EXERCISE DIRECTIONS:
Under this line are records; the part from the line containing "[7:24.35-7:25.39]" through the line containing "(355.60 s to 356.50 s)" should be repeated exactly. Please exclude pictures.

PROVIDED RECORDS:
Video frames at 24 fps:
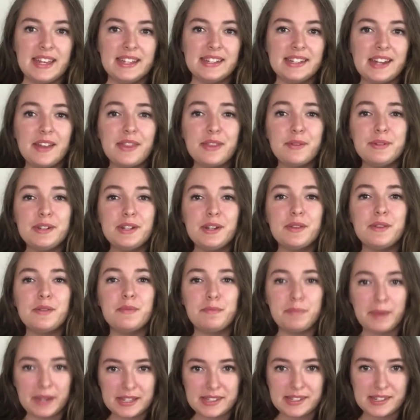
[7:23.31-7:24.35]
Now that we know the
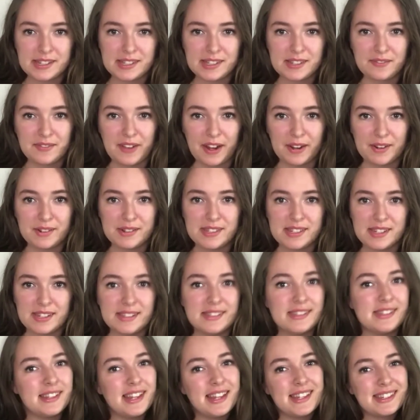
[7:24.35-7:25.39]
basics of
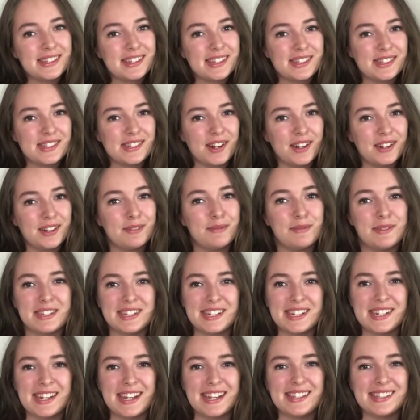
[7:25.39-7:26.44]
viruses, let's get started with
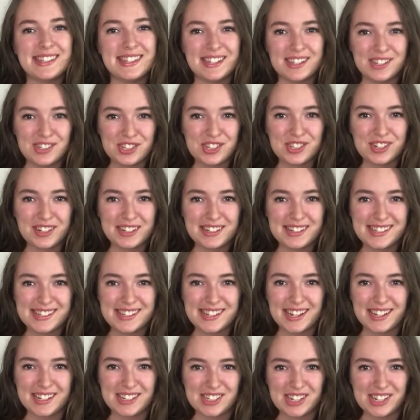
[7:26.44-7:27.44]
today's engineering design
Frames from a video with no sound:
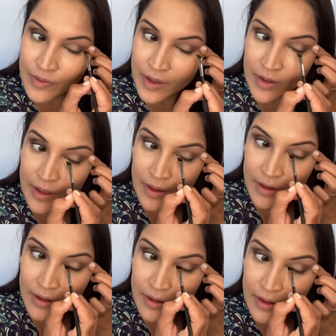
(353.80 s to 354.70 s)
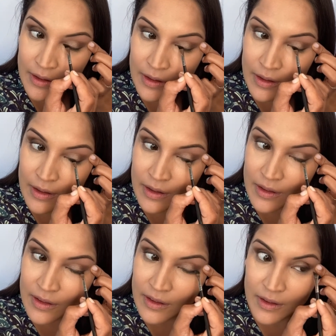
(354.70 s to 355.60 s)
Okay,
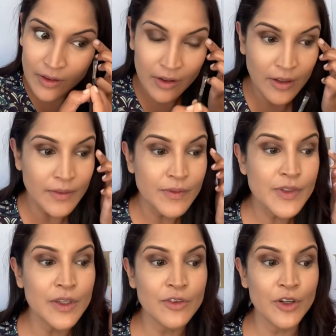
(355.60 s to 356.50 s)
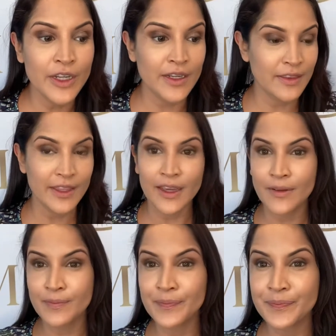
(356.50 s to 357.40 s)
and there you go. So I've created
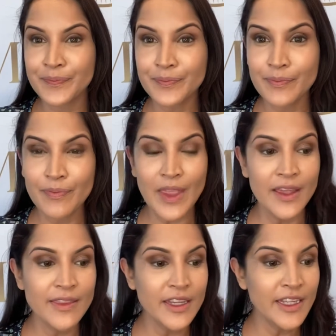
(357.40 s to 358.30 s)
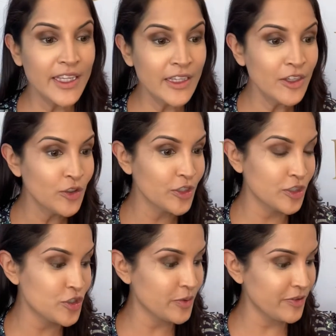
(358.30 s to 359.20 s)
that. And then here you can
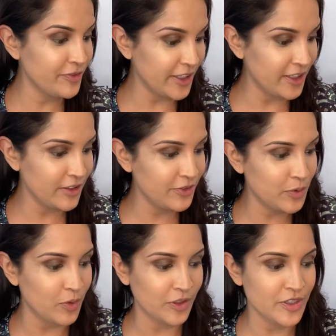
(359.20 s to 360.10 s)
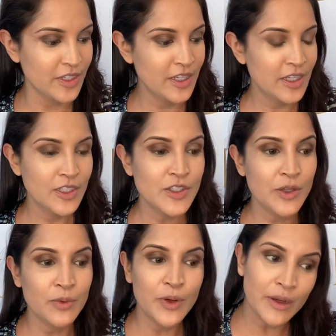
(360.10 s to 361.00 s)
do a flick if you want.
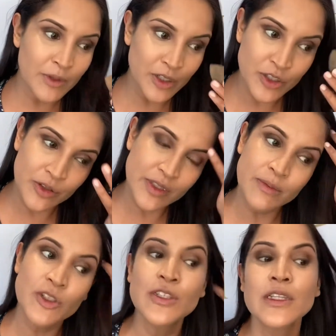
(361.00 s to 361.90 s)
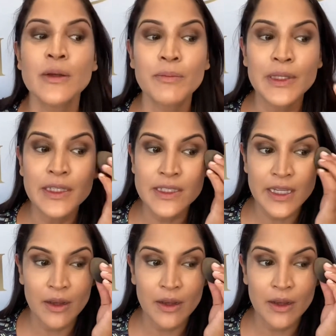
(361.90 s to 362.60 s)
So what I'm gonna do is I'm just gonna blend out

...

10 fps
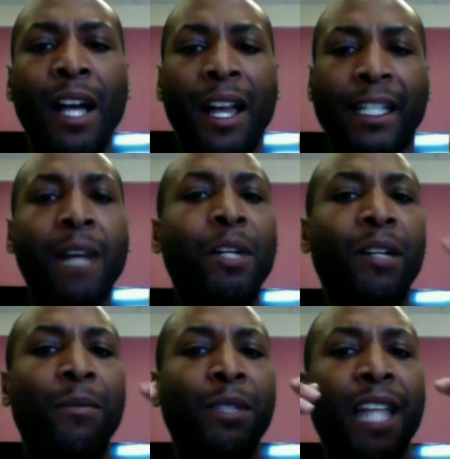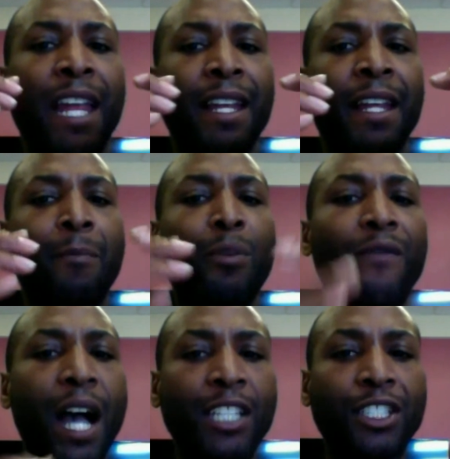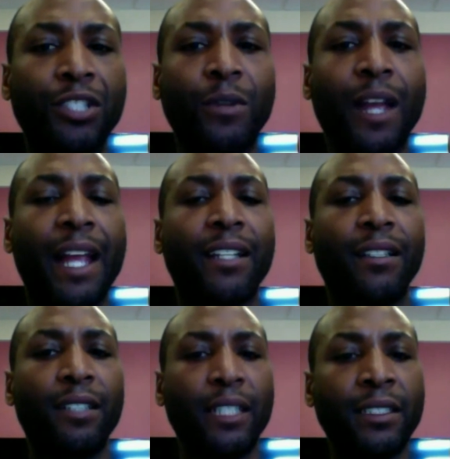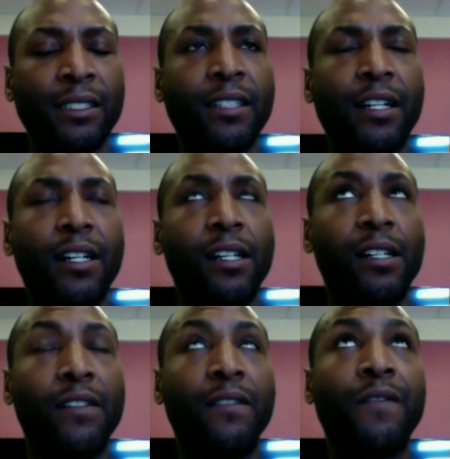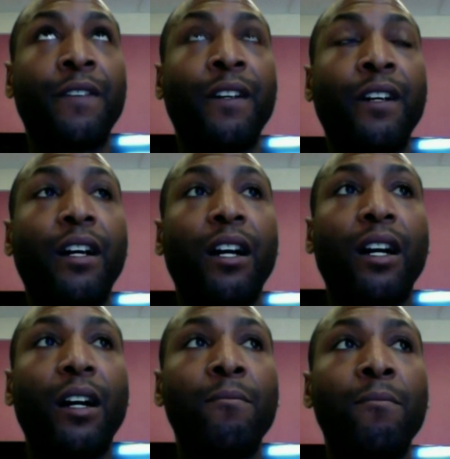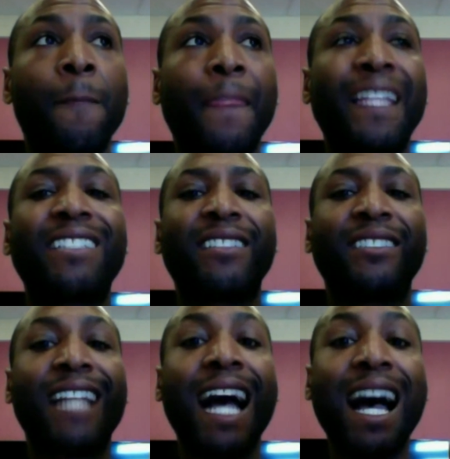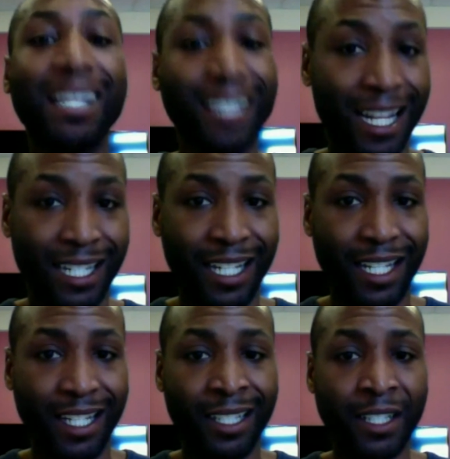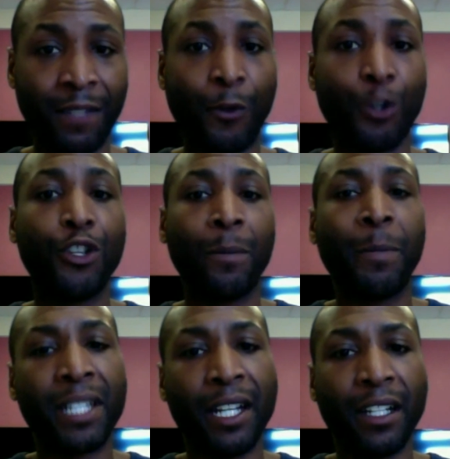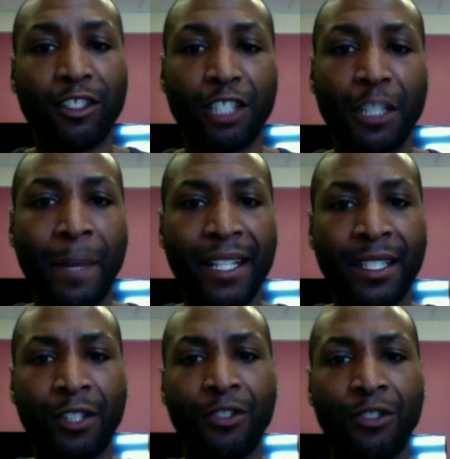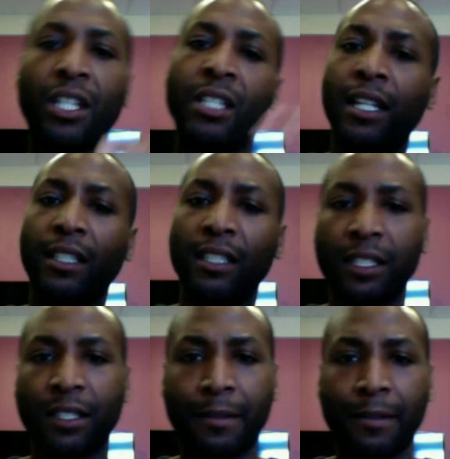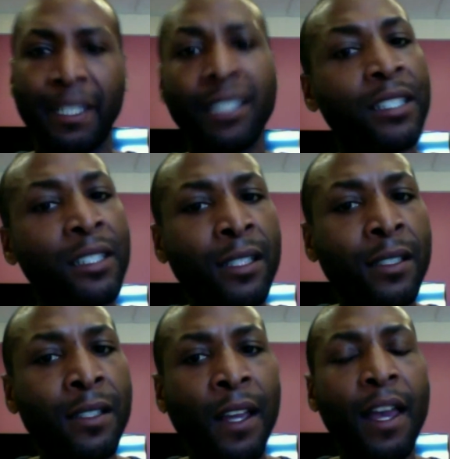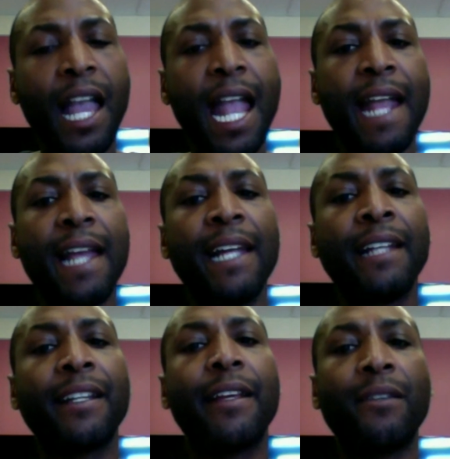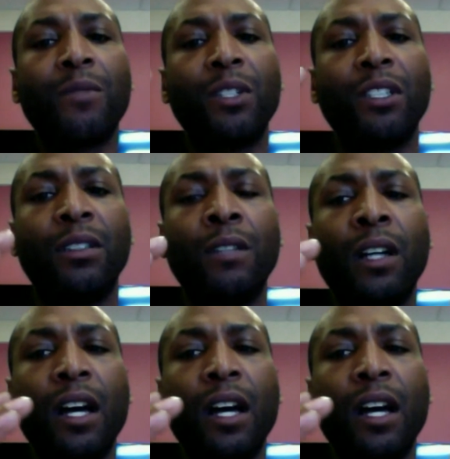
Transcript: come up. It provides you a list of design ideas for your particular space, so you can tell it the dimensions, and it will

==

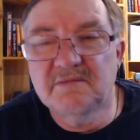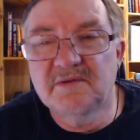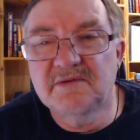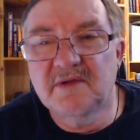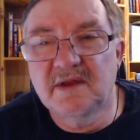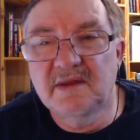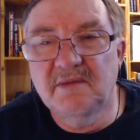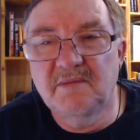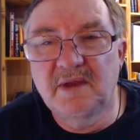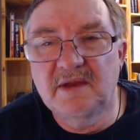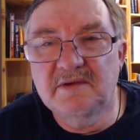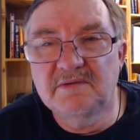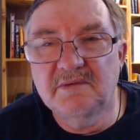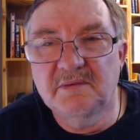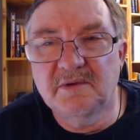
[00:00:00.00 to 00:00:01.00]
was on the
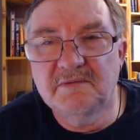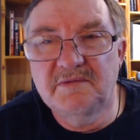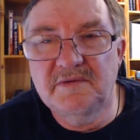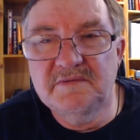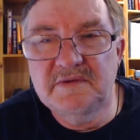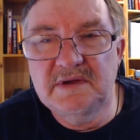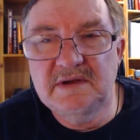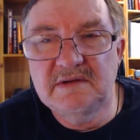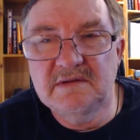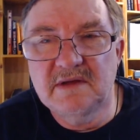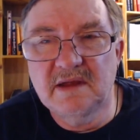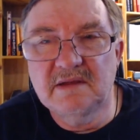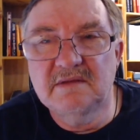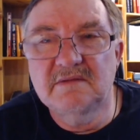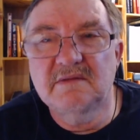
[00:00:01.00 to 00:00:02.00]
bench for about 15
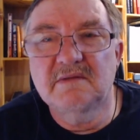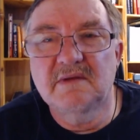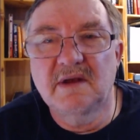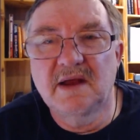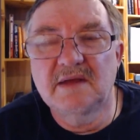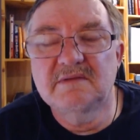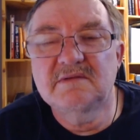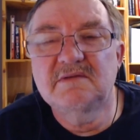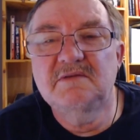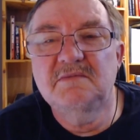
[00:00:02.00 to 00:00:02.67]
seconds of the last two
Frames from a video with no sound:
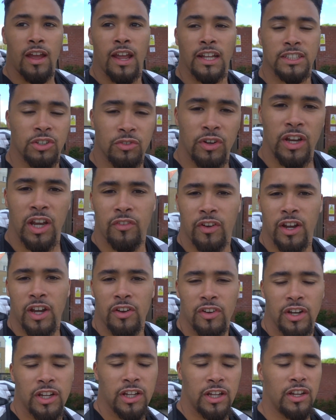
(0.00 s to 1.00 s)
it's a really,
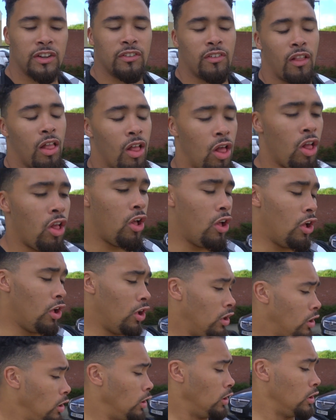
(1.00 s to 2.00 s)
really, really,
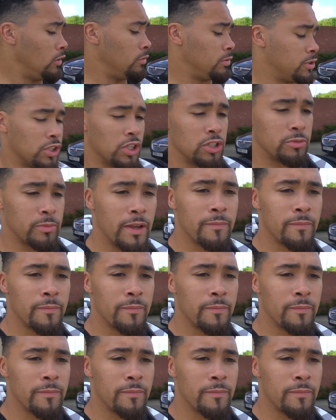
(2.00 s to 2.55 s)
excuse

WRITTEN RESPONSE:
[7:24.35-7:25.39]
basics of
[7:25.39-7:26.44]
viruses, let's get started with
[7:26.44-7:27.44]
today's engineering design
Frames from a video with no sound:
(353.80 s to 354.70 s)
(354.70 s to 355.60 s)
Okay,
(355.60 s to 356.50 s)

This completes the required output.